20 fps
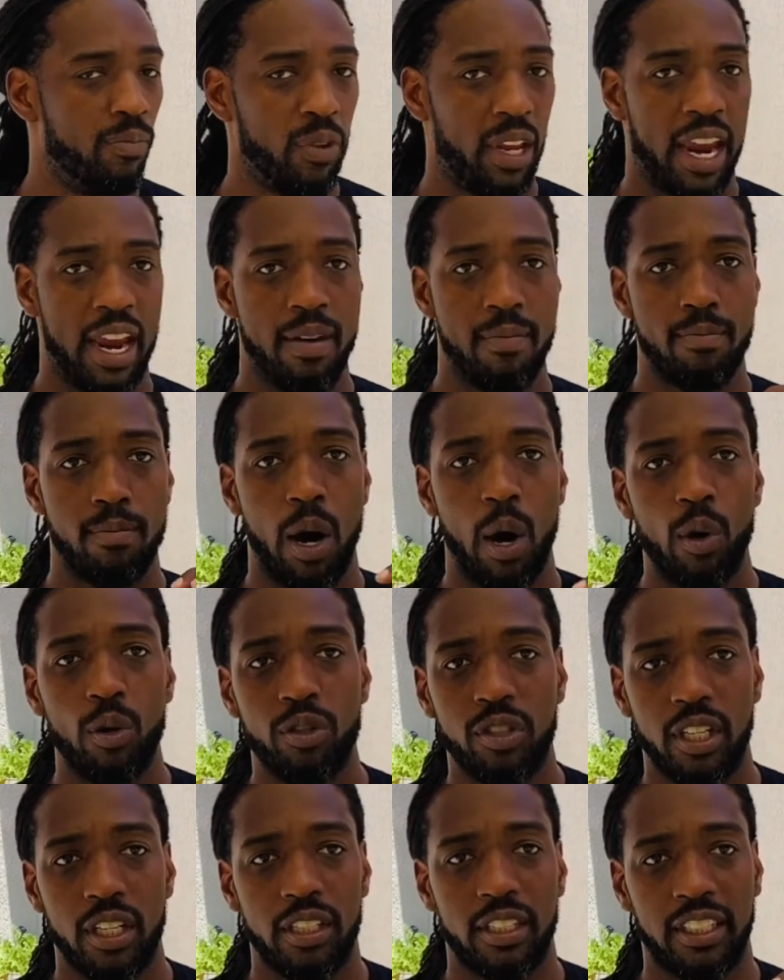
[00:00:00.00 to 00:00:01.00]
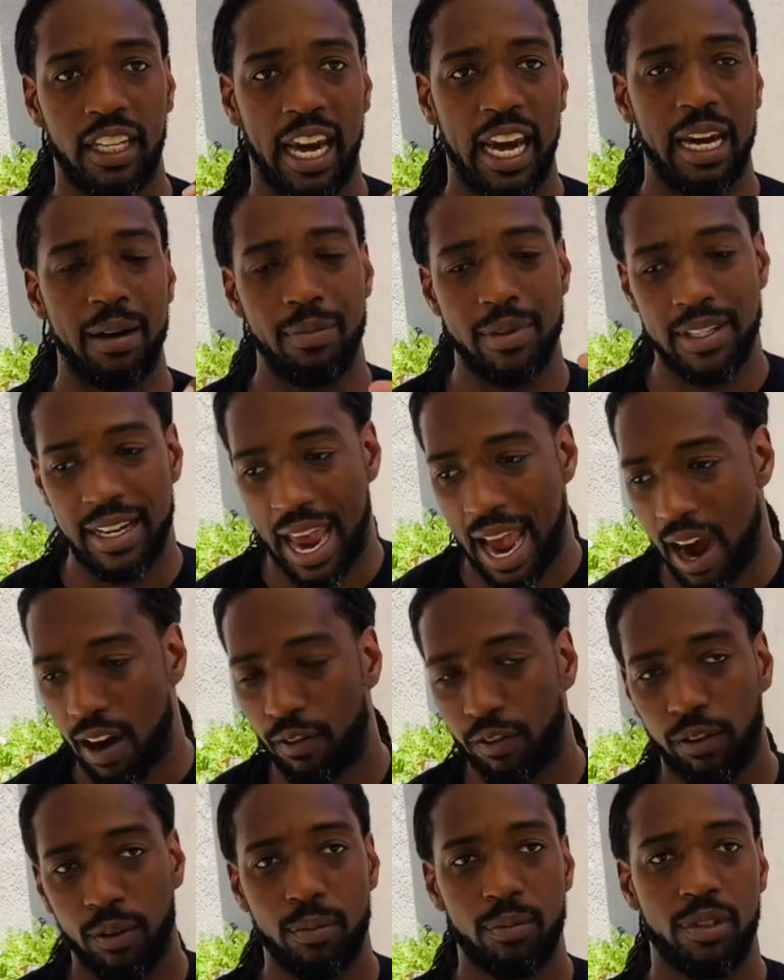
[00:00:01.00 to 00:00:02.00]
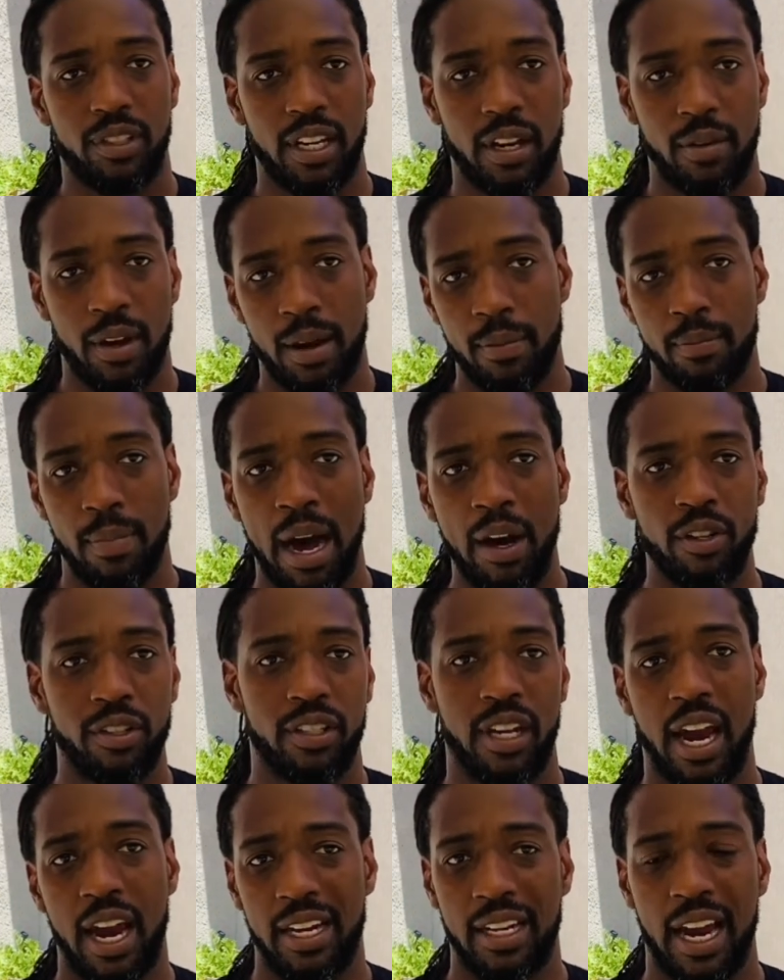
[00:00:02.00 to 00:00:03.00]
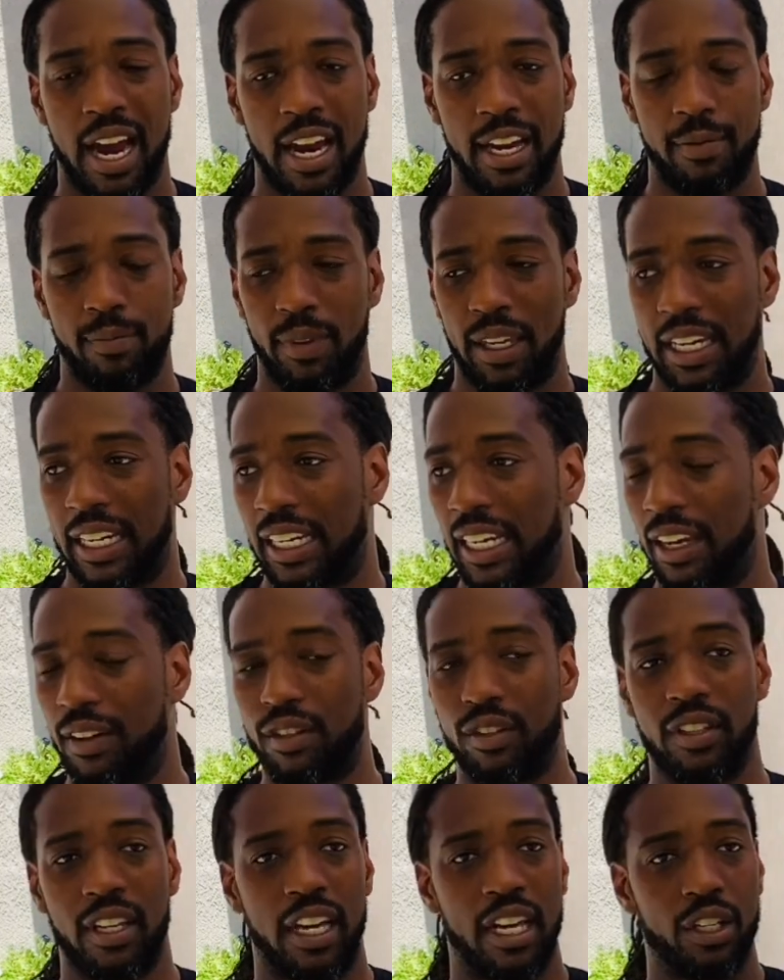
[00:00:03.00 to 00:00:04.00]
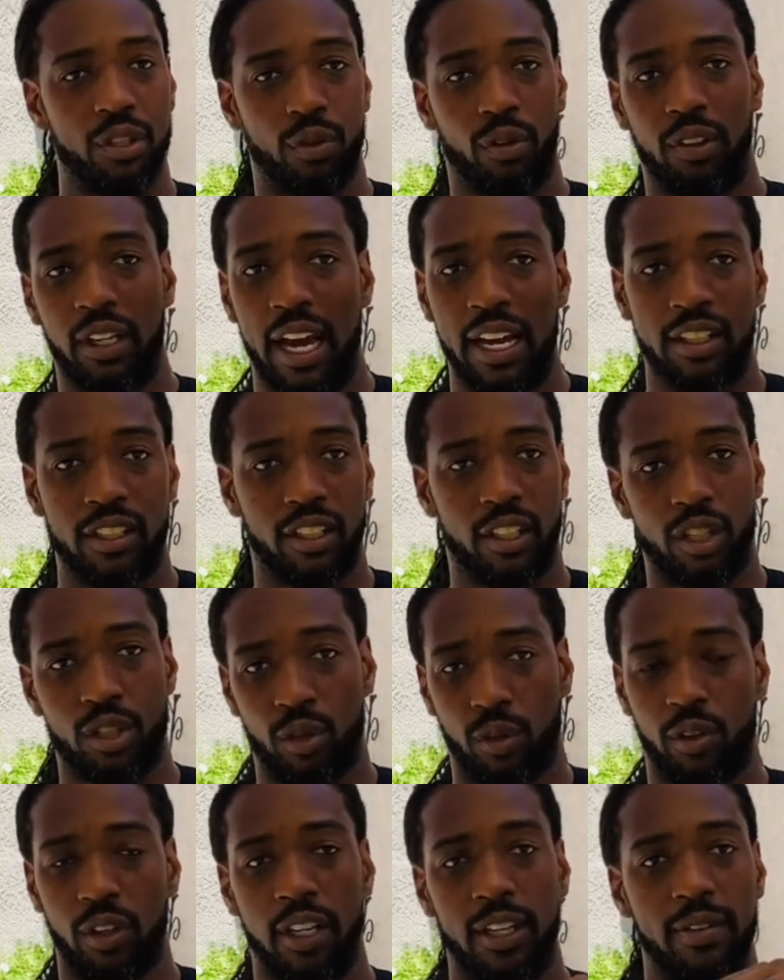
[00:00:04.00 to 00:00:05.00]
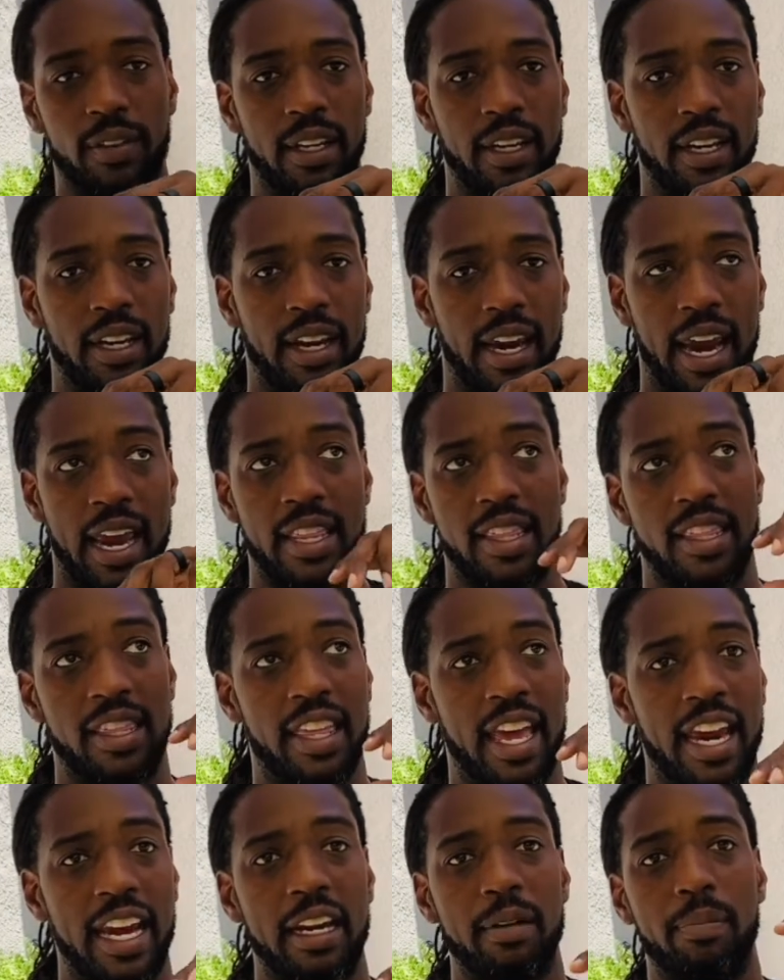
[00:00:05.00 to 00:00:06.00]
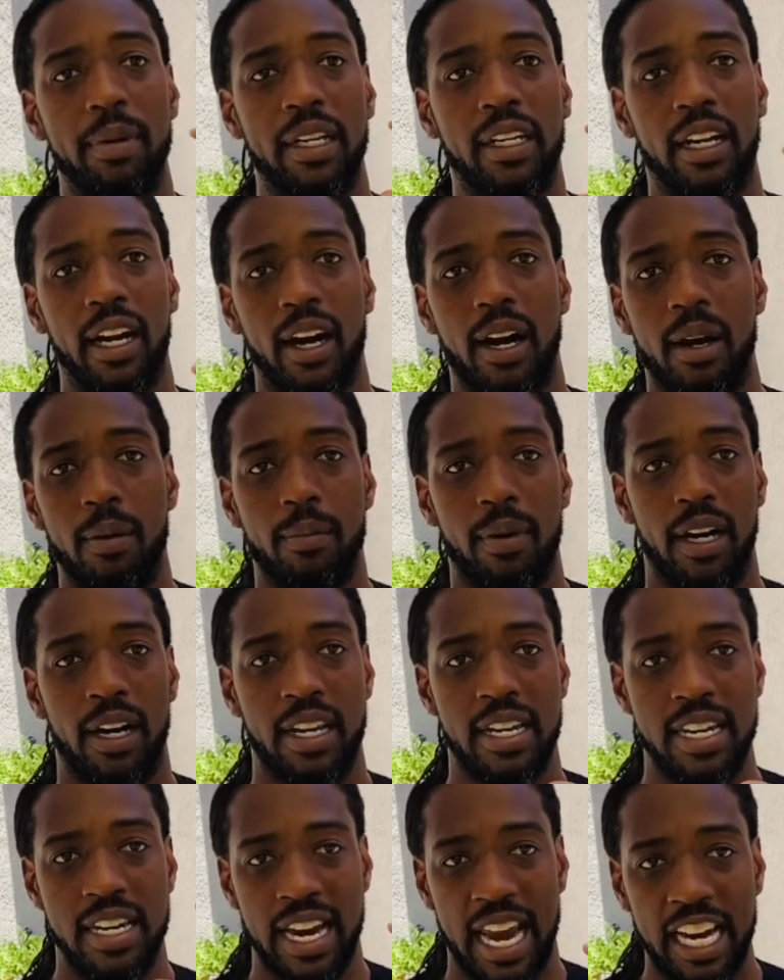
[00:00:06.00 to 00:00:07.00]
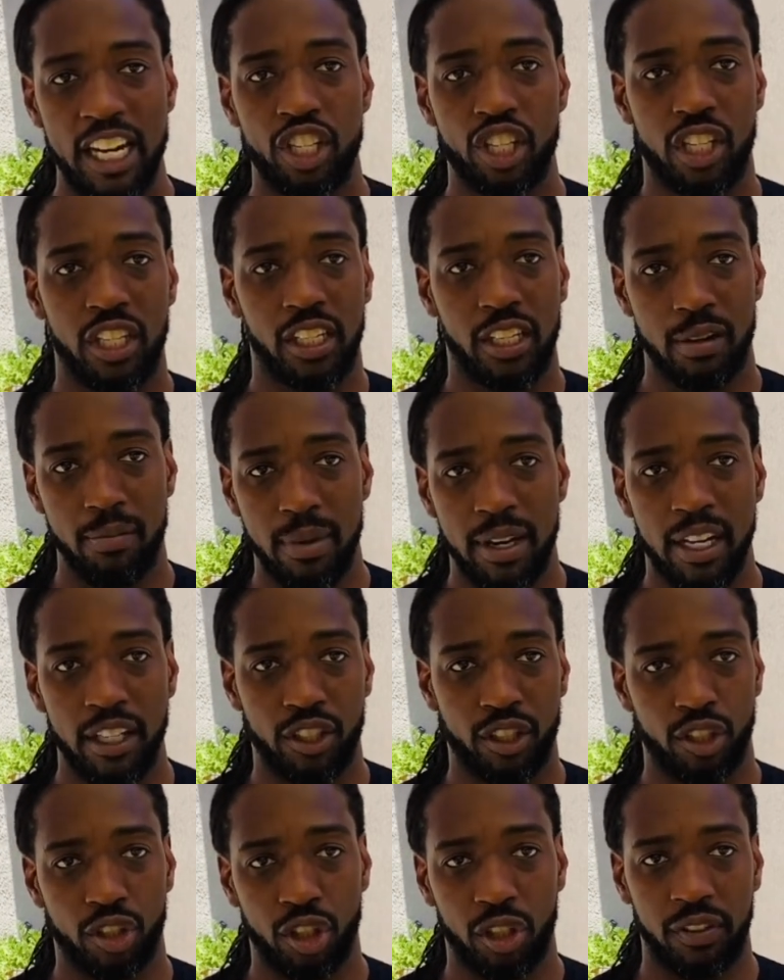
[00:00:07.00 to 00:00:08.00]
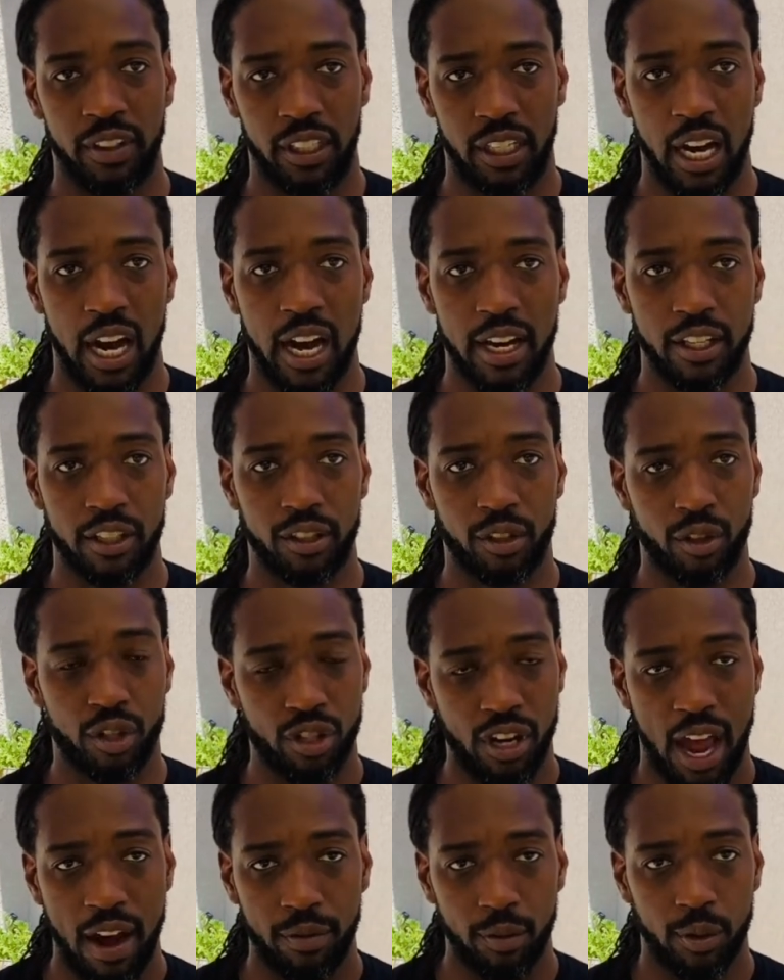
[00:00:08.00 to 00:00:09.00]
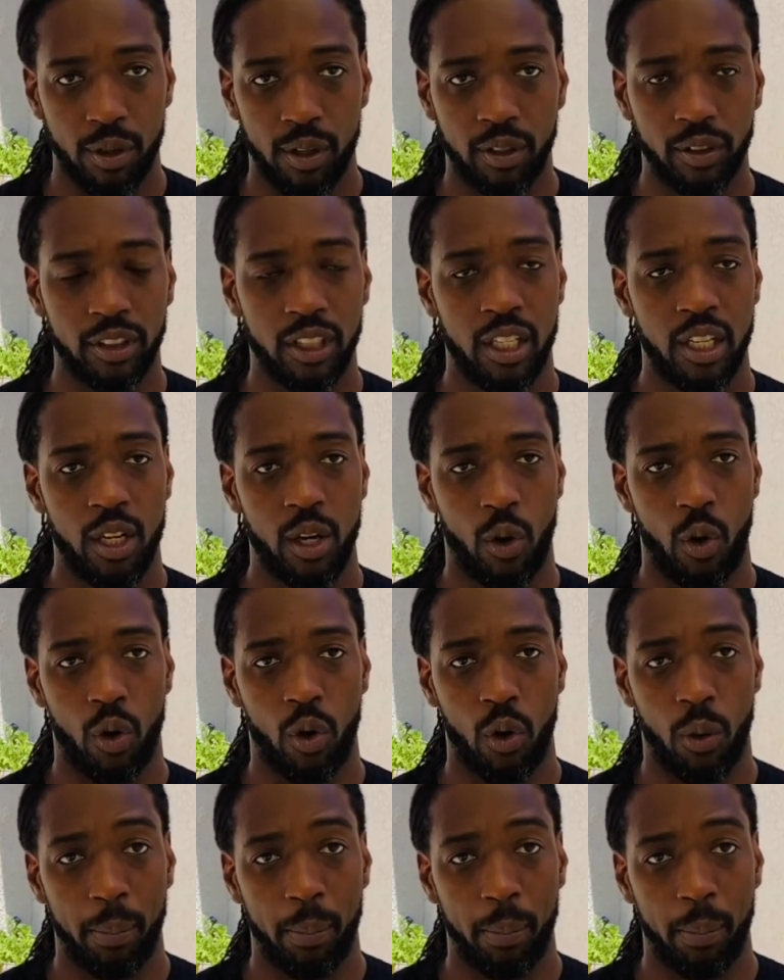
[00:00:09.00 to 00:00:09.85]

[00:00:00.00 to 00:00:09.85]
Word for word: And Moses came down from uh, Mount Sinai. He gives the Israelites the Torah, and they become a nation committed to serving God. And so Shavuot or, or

++++++

Omit the pictures and set down the records exactly.

20 fps
[00:00:00.00 to 00:00:01.00]
[00:00:01.00 to 00:00:02.00]
[00:00:02.00 to 00:00:03.00]
[00:00:03.00 to 00:00:04.00]
[00:00:04.00 to 00:00:05.00]
[00:00:05.00 to 00:00:06.00]
[00:00:06.00 to 00:00:07.00]
[00:00:07.00 to 00:00:08.00]
[00:00:08.00 to 00:00:09.00]
[00:00:09.00 to 00:00:09.85]

[00:00:00.00 to 00:00:09.85]
Word for word: And Moses came down from uh, Mount Sinai. He gives the Israelites the Torah, and they become a nation committed to serving God. And so Shavuot or, or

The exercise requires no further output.